__Task statement__:
Retype the records below exactly as they appear.

Stored records:
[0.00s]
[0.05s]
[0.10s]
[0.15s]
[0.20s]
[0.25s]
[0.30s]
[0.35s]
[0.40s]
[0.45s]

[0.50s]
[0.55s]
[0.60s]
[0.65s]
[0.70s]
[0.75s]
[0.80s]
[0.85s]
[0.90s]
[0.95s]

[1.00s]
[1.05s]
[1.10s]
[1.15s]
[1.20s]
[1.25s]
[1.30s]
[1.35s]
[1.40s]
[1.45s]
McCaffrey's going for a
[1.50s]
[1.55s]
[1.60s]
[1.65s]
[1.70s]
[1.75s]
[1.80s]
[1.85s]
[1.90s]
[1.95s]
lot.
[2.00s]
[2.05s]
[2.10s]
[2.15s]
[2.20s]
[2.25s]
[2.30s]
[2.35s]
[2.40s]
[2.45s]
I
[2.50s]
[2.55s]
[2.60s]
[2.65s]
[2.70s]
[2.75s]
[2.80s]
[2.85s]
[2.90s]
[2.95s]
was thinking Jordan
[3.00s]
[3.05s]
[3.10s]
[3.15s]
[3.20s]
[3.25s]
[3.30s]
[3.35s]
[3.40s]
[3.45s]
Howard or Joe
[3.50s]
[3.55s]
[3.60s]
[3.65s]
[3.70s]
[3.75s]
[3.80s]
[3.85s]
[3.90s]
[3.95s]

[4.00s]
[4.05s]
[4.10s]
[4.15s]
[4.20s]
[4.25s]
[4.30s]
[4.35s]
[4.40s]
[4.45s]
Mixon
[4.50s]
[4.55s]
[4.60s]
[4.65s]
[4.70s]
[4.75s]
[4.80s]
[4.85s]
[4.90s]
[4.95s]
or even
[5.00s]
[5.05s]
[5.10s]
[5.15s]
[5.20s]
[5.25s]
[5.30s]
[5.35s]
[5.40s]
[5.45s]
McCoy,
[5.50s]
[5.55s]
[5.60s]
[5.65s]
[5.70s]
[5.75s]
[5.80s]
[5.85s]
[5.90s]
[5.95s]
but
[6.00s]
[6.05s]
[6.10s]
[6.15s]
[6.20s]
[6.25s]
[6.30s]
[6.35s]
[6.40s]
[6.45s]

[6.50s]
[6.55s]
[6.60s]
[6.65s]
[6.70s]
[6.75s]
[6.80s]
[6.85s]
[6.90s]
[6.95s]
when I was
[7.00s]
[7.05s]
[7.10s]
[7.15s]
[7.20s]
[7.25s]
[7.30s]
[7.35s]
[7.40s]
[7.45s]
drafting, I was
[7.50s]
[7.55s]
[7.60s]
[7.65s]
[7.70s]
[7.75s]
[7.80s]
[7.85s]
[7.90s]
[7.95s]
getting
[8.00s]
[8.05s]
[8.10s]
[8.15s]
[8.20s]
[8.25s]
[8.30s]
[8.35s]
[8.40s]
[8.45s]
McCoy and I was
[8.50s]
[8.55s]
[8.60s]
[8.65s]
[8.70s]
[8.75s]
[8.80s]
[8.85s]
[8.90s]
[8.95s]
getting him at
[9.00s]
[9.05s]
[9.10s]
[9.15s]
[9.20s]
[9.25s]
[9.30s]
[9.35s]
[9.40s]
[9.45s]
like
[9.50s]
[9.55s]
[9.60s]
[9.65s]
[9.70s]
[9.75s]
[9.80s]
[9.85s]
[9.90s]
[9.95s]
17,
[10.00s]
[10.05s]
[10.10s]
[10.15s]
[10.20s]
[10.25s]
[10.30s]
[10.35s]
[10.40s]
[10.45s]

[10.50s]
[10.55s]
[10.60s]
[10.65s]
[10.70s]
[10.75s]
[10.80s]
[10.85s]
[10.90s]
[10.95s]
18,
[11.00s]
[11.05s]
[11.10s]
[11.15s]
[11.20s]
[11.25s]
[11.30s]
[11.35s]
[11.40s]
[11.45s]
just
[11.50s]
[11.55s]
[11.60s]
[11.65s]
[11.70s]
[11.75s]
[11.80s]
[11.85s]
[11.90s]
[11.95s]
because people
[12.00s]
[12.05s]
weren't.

__Result for this task__:
[0.00s]
[0.05s]
[0.10s]
[0.15s]
[0.20s]
[0.25s]
[0.30s]
[0.35s]
[0.40s]
[0.45s]

[0.50s]
[0.55s]
[0.60s]
[0.65s]
[0.70s]
[0.75s]
[0.80s]
[0.85s]
[0.90s]
[0.95s]

[1.00s]
[1.05s]
[1.10s]
[1.15s]
[1.20s]
[1.25s]
[1.30s]
[1.35s]
[1.40s]
[1.45s]
McCaffrey's going for a
[1.50s]
[1.55s]
[1.60s]
[1.65s]
[1.70s]
[1.75s]
[1.80s]
[1.85s]
[1.90s]
[1.95s]
lot.
[2.00s]
[2.05s]
[2.10s]
[2.15s]
[2.20s]
[2.25s]
[2.30s]
[2.35s]
[2.40s]
[2.45s]
I
[2.50s]
[2.55s]
[2.60s]
[2.65s]
[2.70s]
[2.75s]
[2.80s]
[2.85s]
[2.90s]
[2.95s]
was thinking Jordan
[3.00s]
[3.05s]
[3.10s]
[3.15s]
[3.20s]
[3.25s]
[3.30s]
[3.35s]
[3.40s]
[3.45s]
Howard or Joe
[3.50s]
[3.55s]
[3.60s]
[3.65s]
[3.70s]
[3.75s]
[3.80s]
[3.85s]
[3.90s]
[3.95s]

[4.00s]
[4.05s]
[4.10s]
[4.15s]
[4.20s]
[4.25s]
[4.30s]
[4.35s]
[4.40s]
[4.45s]
Mixon
[4.50s]
[4.55s]
[4.60s]
[4.65s]
[4.70s]
[4.75s]
[4.80s]
[4.85s]
[4.90s]
[4.95s]
or even
[5.00s]
[5.05s]
[5.10s]
[5.15s]
[5.20s]
[5.25s]
[5.30s]
[5.35s]
[5.40s]
[5.45s]
McCoy,
[5.50s]
[5.55s]
[5.60s]
[5.65s]
[5.70s]
[5.75s]
[5.80s]
[5.85s]
[5.90s]
[5.95s]
but
[6.00s]
[6.05s]
[6.10s]
[6.15s]
[6.20s]
[6.25s]
[6.30s]
[6.35s]
[6.40s]
[6.45s]

[6.50s]
[6.55s]
[6.60s]
[6.65s]
[6.70s]
[6.75s]
[6.80s]
[6.85s]
[6.90s]
[6.95s]
when I was
[7.00s]
[7.05s]
[7.10s]
[7.15s]
[7.20s]
[7.25s]
[7.30s]
[7.35s]
[7.40s]
[7.45s]
drafting, I was
[7.50s]
[7.55s]
[7.60s]
[7.65s]
[7.70s]
[7.75s]
[7.80s]
[7.85s]
[7.90s]
[7.95s]
getting
[8.00s]
[8.05s]
[8.10s]
[8.15s]
[8.20s]
[8.25s]
[8.30s]
[8.35s]
[8.40s]
[8.45s]
McCoy and I was
[8.50s]
[8.55s]
[8.60s]
[8.65s]
[8.70s]
[8.75s]
[8.80s]
[8.85s]
[8.90s]
[8.95s]
getting him at
[9.00s]
[9.05s]
[9.10s]
[9.15s]
[9.20s]
[9.25s]
[9.30s]
[9.35s]
[9.40s]
[9.45s]
like
[9.50s]
[9.55s]
[9.60s]
[9.65s]
[9.70s]
[9.75s]
[9.80s]
[9.85s]
[9.90s]
[9.95s]
17,
[10.00s]
[10.05s]
[10.10s]
[10.15s]
[10.20s]
[10.25s]
[10.30s]
[10.35s]
[10.40s]
[10.45s]

[10.50s]
[10.55s]
[10.60s]
[10.65s]
[10.70s]
[10.75s]
[10.80s]
[10.85s]
[10.90s]
[10.95s]
18,
[11.00s]
[11.05s]
[11.10s]
[11.15s]
[11.20s]
[11.25s]
[11.30s]
[11.35s]
[11.40s]
[11.45s]
just
[11.50s]
[11.55s]
[11.60s]
[11.65s]
[11.70s]
[11.75s]
[11.80s]
[11.85s]
[11.90s]
[11.95s]
because people
[12.00s]
[12.05s]
weren't.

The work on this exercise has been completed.